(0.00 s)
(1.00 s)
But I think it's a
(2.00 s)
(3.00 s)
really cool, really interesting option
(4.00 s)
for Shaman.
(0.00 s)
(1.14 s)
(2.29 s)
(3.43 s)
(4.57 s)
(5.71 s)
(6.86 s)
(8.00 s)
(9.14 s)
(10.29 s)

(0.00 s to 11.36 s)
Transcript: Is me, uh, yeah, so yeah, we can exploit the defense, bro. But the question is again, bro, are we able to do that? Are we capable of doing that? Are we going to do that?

+++

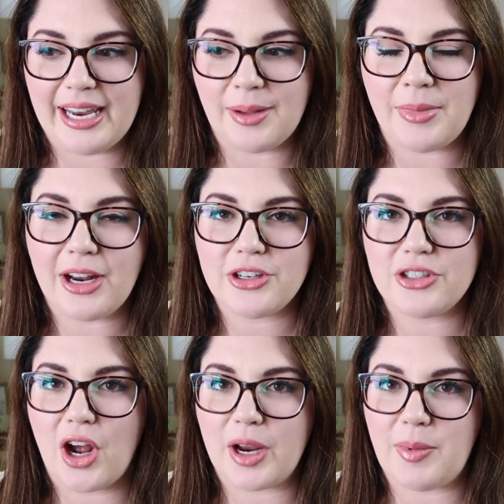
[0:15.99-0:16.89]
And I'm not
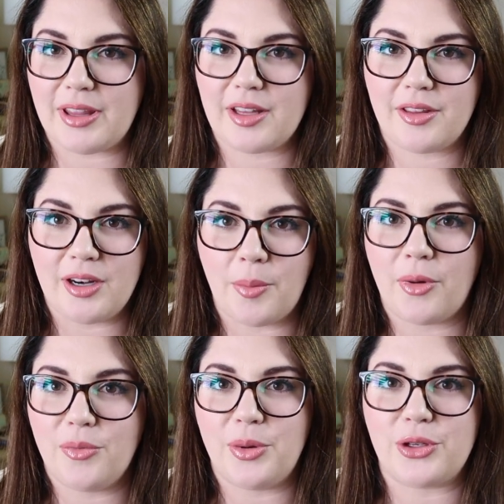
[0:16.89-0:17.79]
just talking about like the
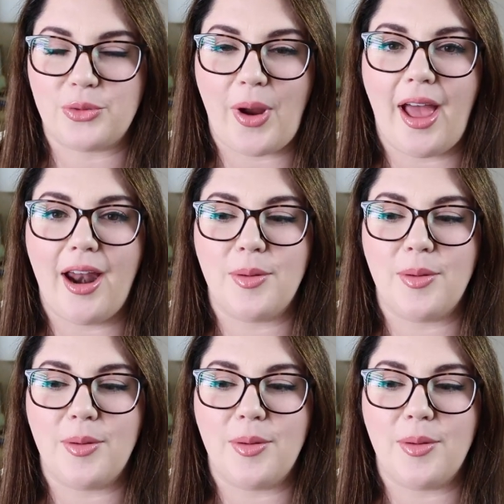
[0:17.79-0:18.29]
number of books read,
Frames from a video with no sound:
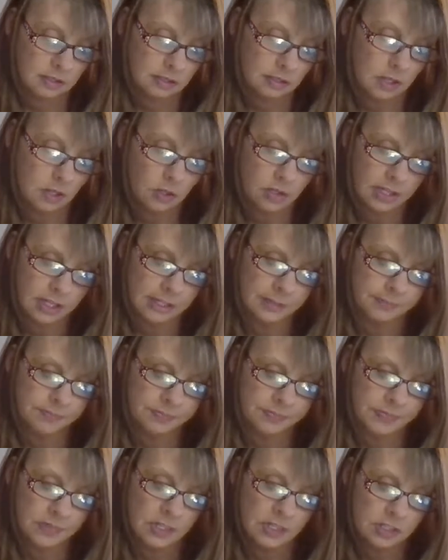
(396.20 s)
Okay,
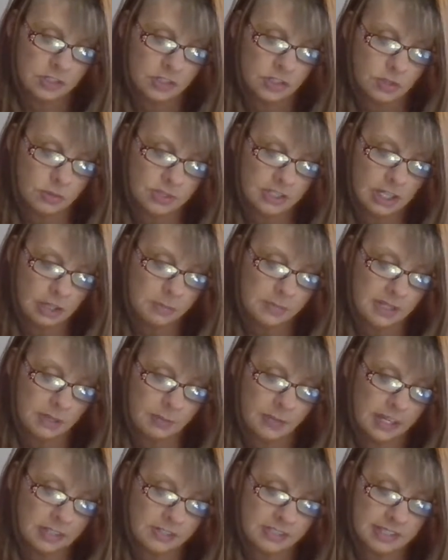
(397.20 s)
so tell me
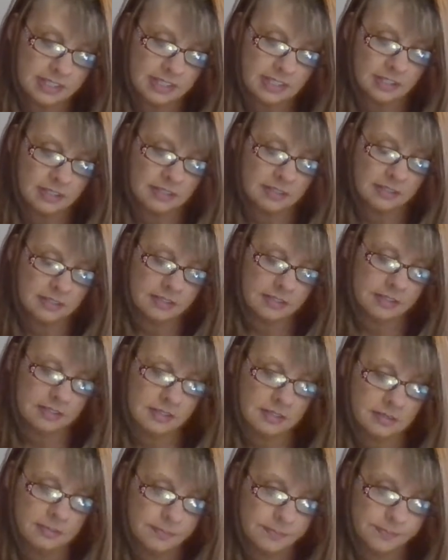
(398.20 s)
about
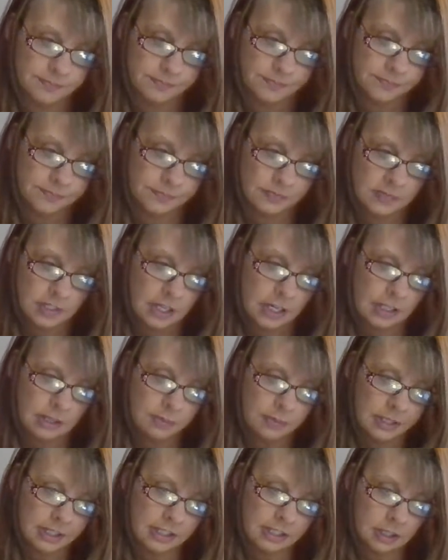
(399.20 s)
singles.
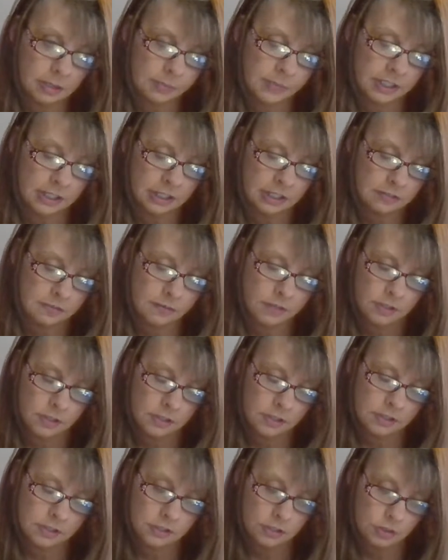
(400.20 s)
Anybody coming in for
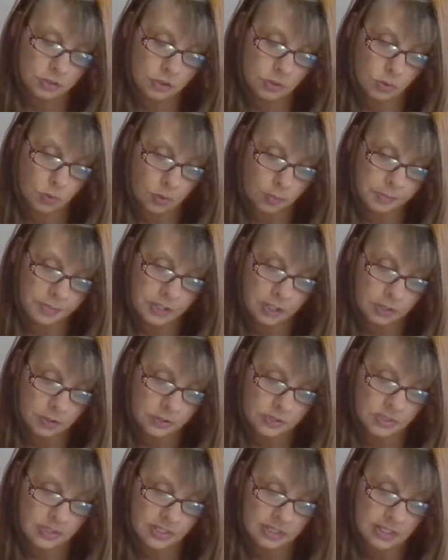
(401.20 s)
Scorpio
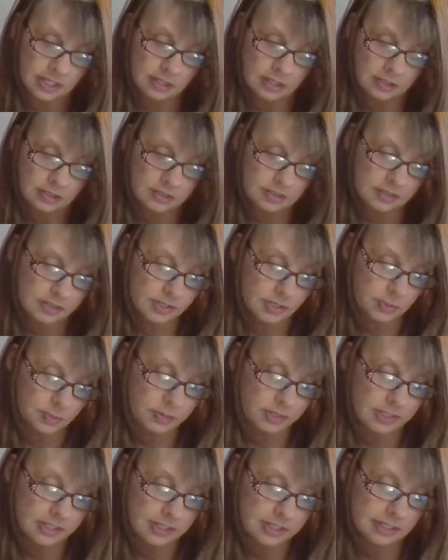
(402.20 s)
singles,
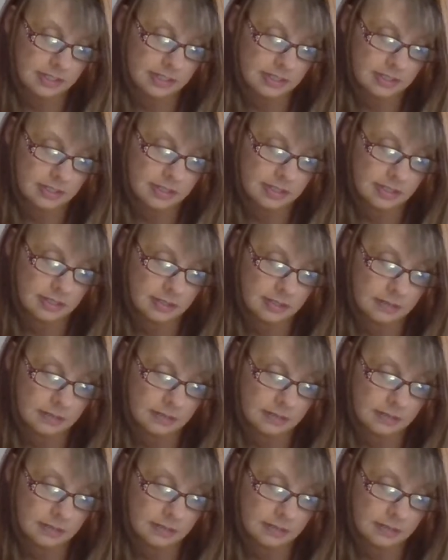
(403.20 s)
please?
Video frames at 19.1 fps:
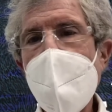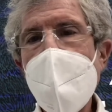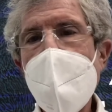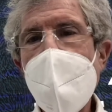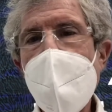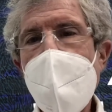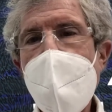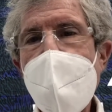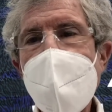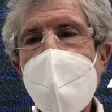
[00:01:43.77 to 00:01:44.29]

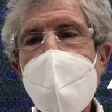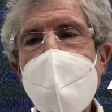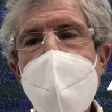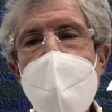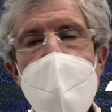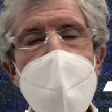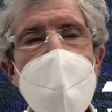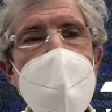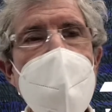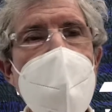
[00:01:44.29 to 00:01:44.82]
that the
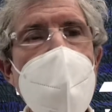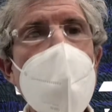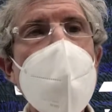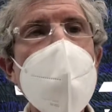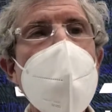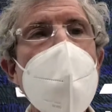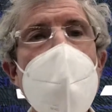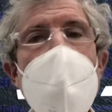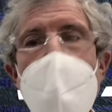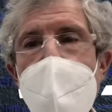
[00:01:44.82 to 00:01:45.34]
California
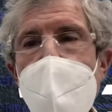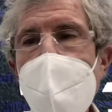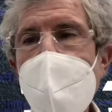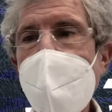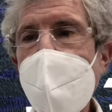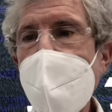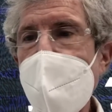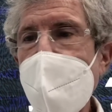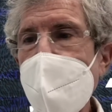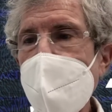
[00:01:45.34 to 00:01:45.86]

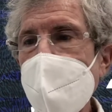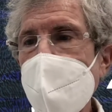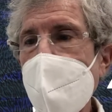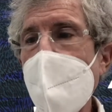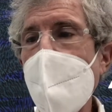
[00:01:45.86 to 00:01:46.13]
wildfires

+++

## Problem
From the records above, return exactly the lines running from the one that contains "[0:15.99-0:16.89]" down to the one that contains "[00:01:43.77 to 00:01:44.29]", both included, without any pictures.

## Solution
[0:15.99-0:16.89]
And I'm not
[0:16.89-0:17.79]
just talking about like the
[0:17.79-0:18.29]
number of books read,
Frames from a video with no sound:
(396.20 s)
Okay,
(397.20 s)
so tell me
(398.20 s)
about
(399.20 s)
singles.
(400.20 s)
Anybody coming in for
(401.20 s)
Scorpio
(402.20 s)
singles,
(403.20 s)
please?
Video frames at 19.1 fps:
[00:01:43.77 to 00:01:44.29]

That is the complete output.